2. Licking- again my dog is like yours, if you get in his face, he may wash yours  ... I asked the judge beforehand, and she answered that CGC is not a formal show or obedience evaluation. It's to measure temperament. And, in her opinion, a dog that wags his tail and licks the judge .... should get extra points! 

Your mileage may vary


----------



## dagwall (Mar 17, 2011)

hmm... I may just go and take the test at a near by training facility. They have an intermediate obedience class with CGC testing at the end and also offer just the test for $15 on certain dates (assuming when the classes end and test). Pay $15 and see how we do and decide if it's stuff I can work on on our own if he doesn't pass or if we should sign up for the class.
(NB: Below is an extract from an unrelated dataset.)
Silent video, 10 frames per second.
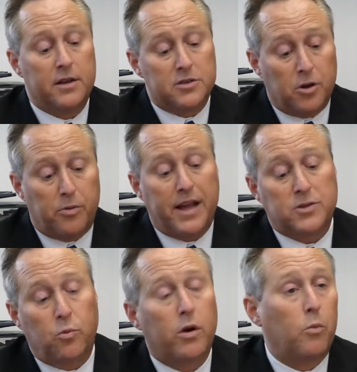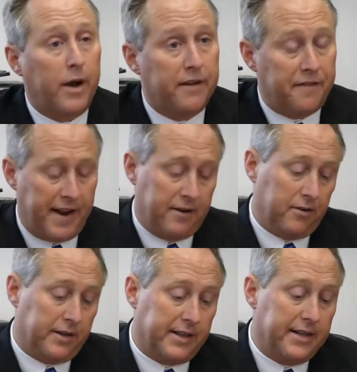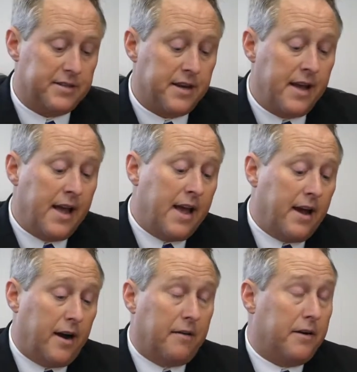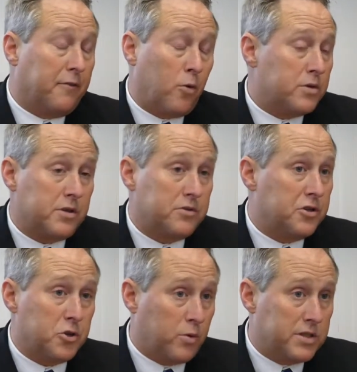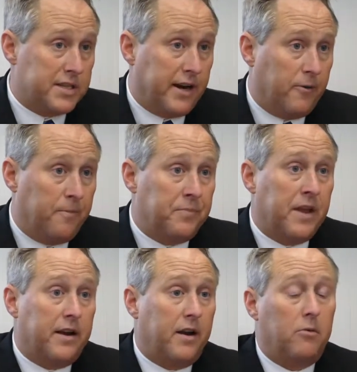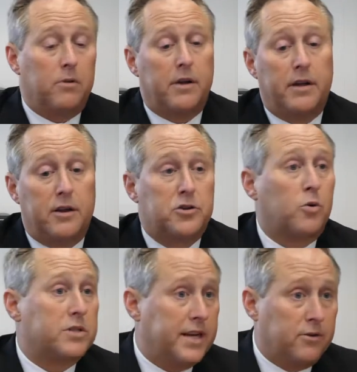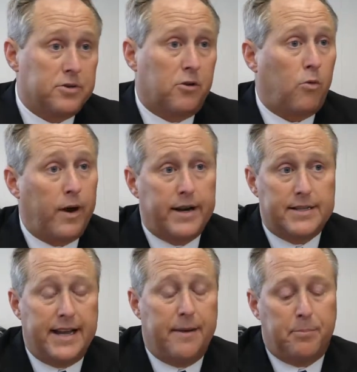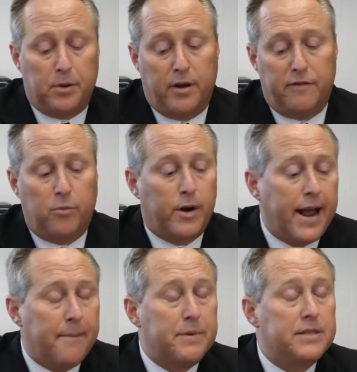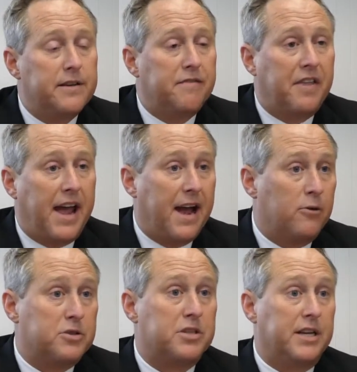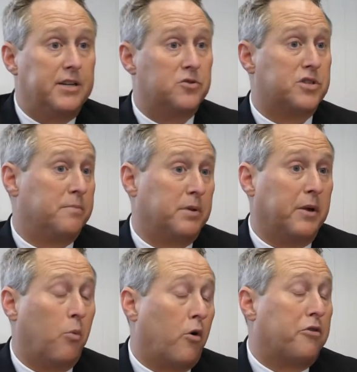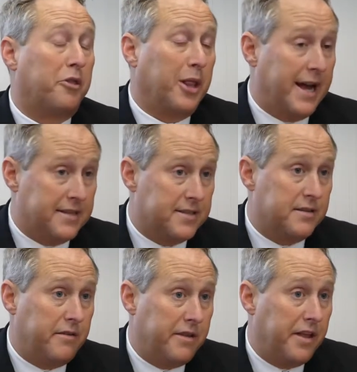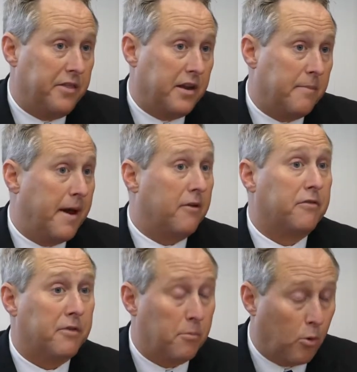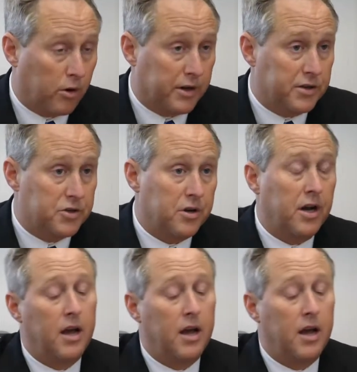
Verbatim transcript: So that's one way of handling these. Uh, and of course there's a short sale. Now, a short sale is a great example of what happens if the house is simply worth less than the amount of the mortgage.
Also our instructor for our nosework class we're doing right now is a CGC evaluator, guess I can ask her some questions this weekend. Haha she already has an inside look at Jubel's "worst" behaviors from his excitement in class he'll pull on the leash and jump up on people with treats if they ignore him and I let him close enough to do so.


----------



## Inga (Jun 16, 2007)

All of my dogs have passed the CGC it is quite easy and I do think it is a good thing to do. There is nothing wrong with training at home, I have done this as well. In fact, the local kennel club has a class that teaches it but I found I could do better on my own. 

Funny story about a dog that I had many many years ago. It was a 140lb male Rottie that was the most Teddy Bear like dog you can imagine. He was a total love and a very very easy going guy. There were tons of people in the test area at a training center where they were holding the CGC. They were actually testing many dogs at the same time, each in different test areas. It was our turn and we passed everything with flying colors until the last test area which was the "stay, out of site" In this case we were to bring our dog into a back office with a handler, you could either hand her the leash or tie the dog to a desk and leave the room. The handler was afraid of my dog so I tied him to the desk. NOT good, It was against my better judgment, I should have asked for a handler that wasn't afraid of my dog. Well, he stayed for a little while and then all of a sudden, I am sitting on the bleachers out in the front with about 25 others and we hear this horrible noise. It sounded like a large, heavy wooden desk being dragged down the hall. UGH! My dog had simply gotten up and began walking out to find me. The fearful lady had not shut the door or tried to talk to him at all. He wasn't panicked or anything, he was just board. He still passed because he had stayed well past the time he was required, and he wasn't nervous at all despite the fearful woman in the area with him. Needless to say, everyone got a good laugh.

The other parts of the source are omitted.